Tuesday, June 6, 2017

Expressive vs. Regressive Pups

While being regarded as a pup is fairly new for me (it actually still catches me off-guard when people refer to me as one), I’ve still hovered around the pup scene for quite some time. I think the reason it originally didn’t resonate with me had less to do with pup play specifically and more to do with a disinterest in power exchange at the time I was introduced to it. As my desire to explore power exchange dynamics began to delve into dehumanization, suddenly it made a lot of sense both conceptually and in practice.

One of the things I like most about the pup community is that there is such a healthy attitude about how people handle things differently. There are plenty of approaches regarding how to train pups, fairly different headspaces, and even a wide array handler/pup dynamics. While I truly do believe the community is very open to these differences, visibility is still an important part of teaching diversity and some ways of pupping are innately bound to overshadow others. I feel like social moshes are the part of the scene that will naturally have more presence, and they’ve left things feeling somewhat one-sided for newcomers. Events like On Leash are a great step towards remedying this, but to make greater strides education is important as well.

Despite how varied many of the nuances of these relationships are, they primarily seem (to me) to fall under two distinct categories. The first, and most common, version is actually somewhat closer to how pups from the furry fandom approach pup play: the headspace is tantamount to a persona, usually one the individual strongly identifies with. The second, which is firmly rooted in the traditional pet play found in BDSM, is based on stripping away certain aspects and behaviors that make someone human.
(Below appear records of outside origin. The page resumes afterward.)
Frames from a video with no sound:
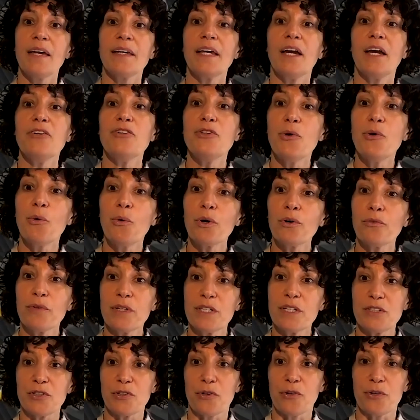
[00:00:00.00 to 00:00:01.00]
Can your
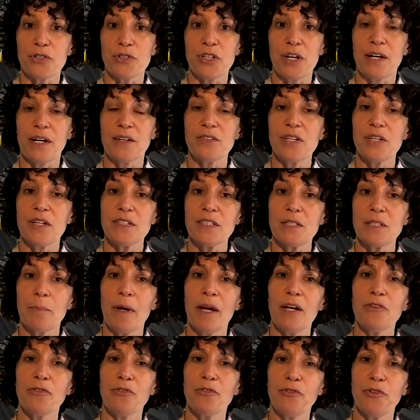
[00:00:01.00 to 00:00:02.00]
research
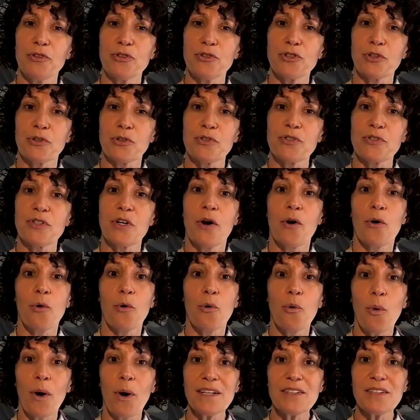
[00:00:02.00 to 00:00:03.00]
anticipate futures
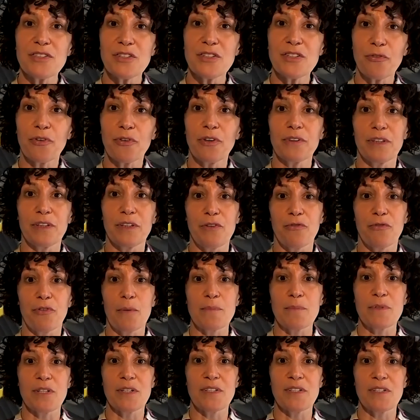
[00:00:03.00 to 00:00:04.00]
quite differently
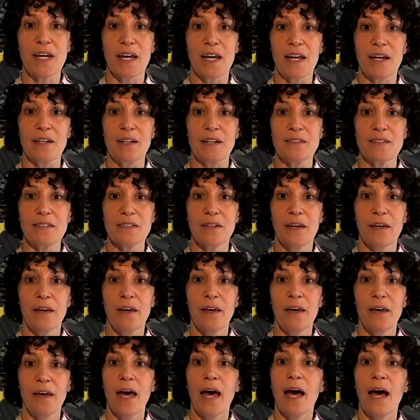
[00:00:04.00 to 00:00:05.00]
from today's
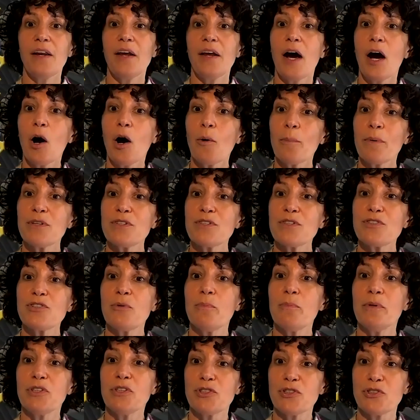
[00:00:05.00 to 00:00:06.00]
and help us
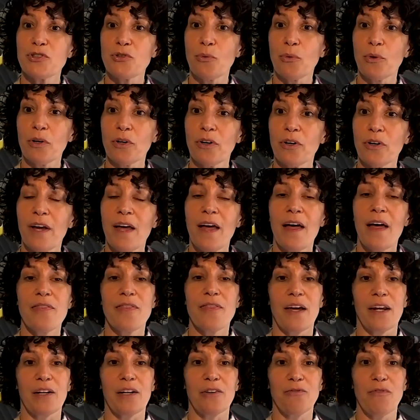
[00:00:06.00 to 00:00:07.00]
to be sure
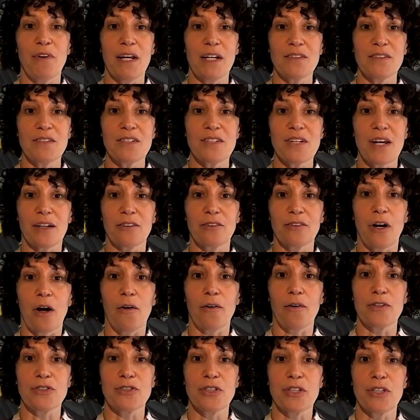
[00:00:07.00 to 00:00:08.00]
that advanced
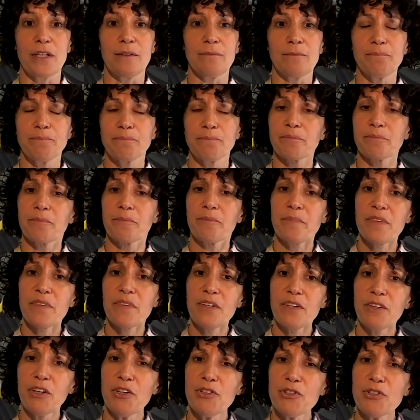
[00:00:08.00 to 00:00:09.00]
technology
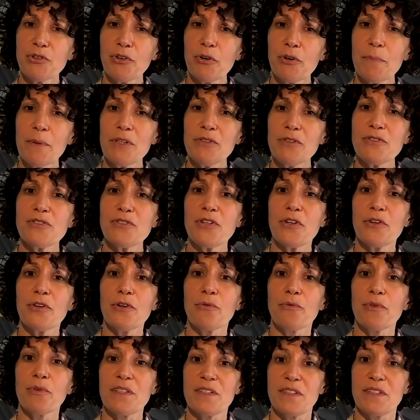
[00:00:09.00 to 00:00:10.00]
contributes to
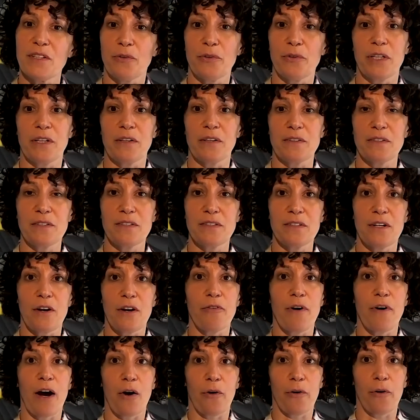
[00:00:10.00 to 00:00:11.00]
the resilience
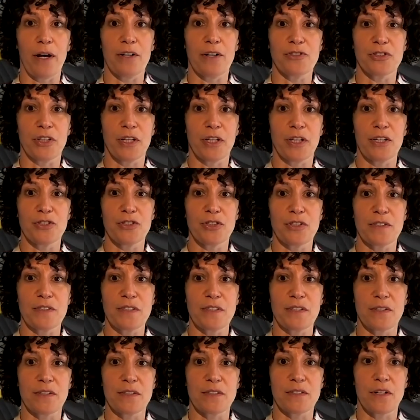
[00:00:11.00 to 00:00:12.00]
of our education
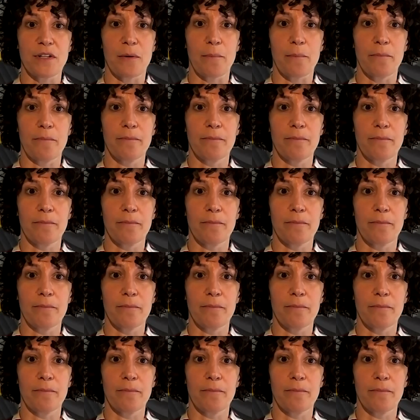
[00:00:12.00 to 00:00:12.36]
system?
Both “core” approaches are equally valid, but they tend to resonate with different individuals. I’ve been calling them “expressive pups” and “regressive pups” for some time, and I wanted to talk about some of the key differences a bit.

Expressive pups: these are what has become the bread-and-butter of the pup community, and their dynamics that emphasize fluidity can confuse or even frustrate those accustomed to structures that favor rigidity - hence the pushback from some leatherfolk. They see being a pup as a part of their identity as a whole, and are often not shy about sharing this part of themselves with others. Expressive pups tend to enter headspaces of varying depths depending on circumstance, ranging from casually barking at people/pups to reflexively curling their hands into paws or similar physicality to a full-on, tunnel-visioned romping headspace. Their ability to express themselves as pups so flexibly and openly is largely what is responsible for the community’s explosion, and their ability to have a varied depth of headspace lets them engage more actively in human socialization. Many expressive pups have little to no interest in sexual activities while in headspace and they may be prone to romp and play purely as a social endeavor.

Regressive pups: much less visible, regressive pups tend to rely on reinforced dynamics to access their headspace. While expressive pups may use power exchange for training or within the context of a pack dynamic, regressive pups tend to be purely based on power exchange as a means of enforcing behavior. Rather than having a pervasive, puplike personality that bleeds into many aspects of their character, being a pup to them is more apt to represent a deliberate denial of personhood. Essentially, a regressive pup may be closer to a gimp-like headspace than a boy-like one, which may entail a further diminishing of agency. With their behavior being sculpted by rules and expectations instead of expressing themselves in varying degrees, regressive pups are less likely to be able to (or desire to) access hybridized headspaces. One of the challenges for these pups gaining visibility is that a substantial motivating factor for this sort of play may in fact be the somewhat stricter denial of human-to-human social interaction within the context of these scenes.

It’s worth noting that both sorts of pups need somewhat different sorts of handlers. Expressive pups are likely to need a primarily nurturing handler that is prone to encouragement and positive reinforcement. Depending on the pup, this may be a side of themselves they have been repressing for a substantial portion of their life; unearthing a part of themselves that deeply buried usually takes making someone feel good about it. Regressive pups may need a stern approach, potentially rooted in corporal punishment or timely correction. Since a regressive pup’s motivation is having their identity stripped away, their immediate desires may often be in conflict with the demands of the dynamic, making the need for discipline more prevalent.

I guess what I really wanted to get at is I’ve heard from a lot of pups having trouble finding the sort of play they’re looking for because all they see are expressive pups/handlers - I know a few who have actually left the community over it. While I definitely don’t think the community is engaging in kink-shaming or anything similar for regressive pups, it’s hard to tell people their version of pupping is okay when they don’t see anyone engaging in play the same way that they want to. If you’re a pup who wants this sort of enforced headspace, hang in there: keep having open discussions with handlers and you’ll find one that enjoys the extra rigidity you’re aching for. If you encounter a pup who seems to be interested in this, try to be just as actively supportive as you would for an expressive pup even though you may not see their pup side as often. Most of all - for the love of god - if you see an event that tries to cater to pups who feel this way, keep your mouth shut if it’s not for you: there are more than enough moshes and similar social events. Let the pups who need this structure have it just like they let you have the freedom you enjoy at your mosh.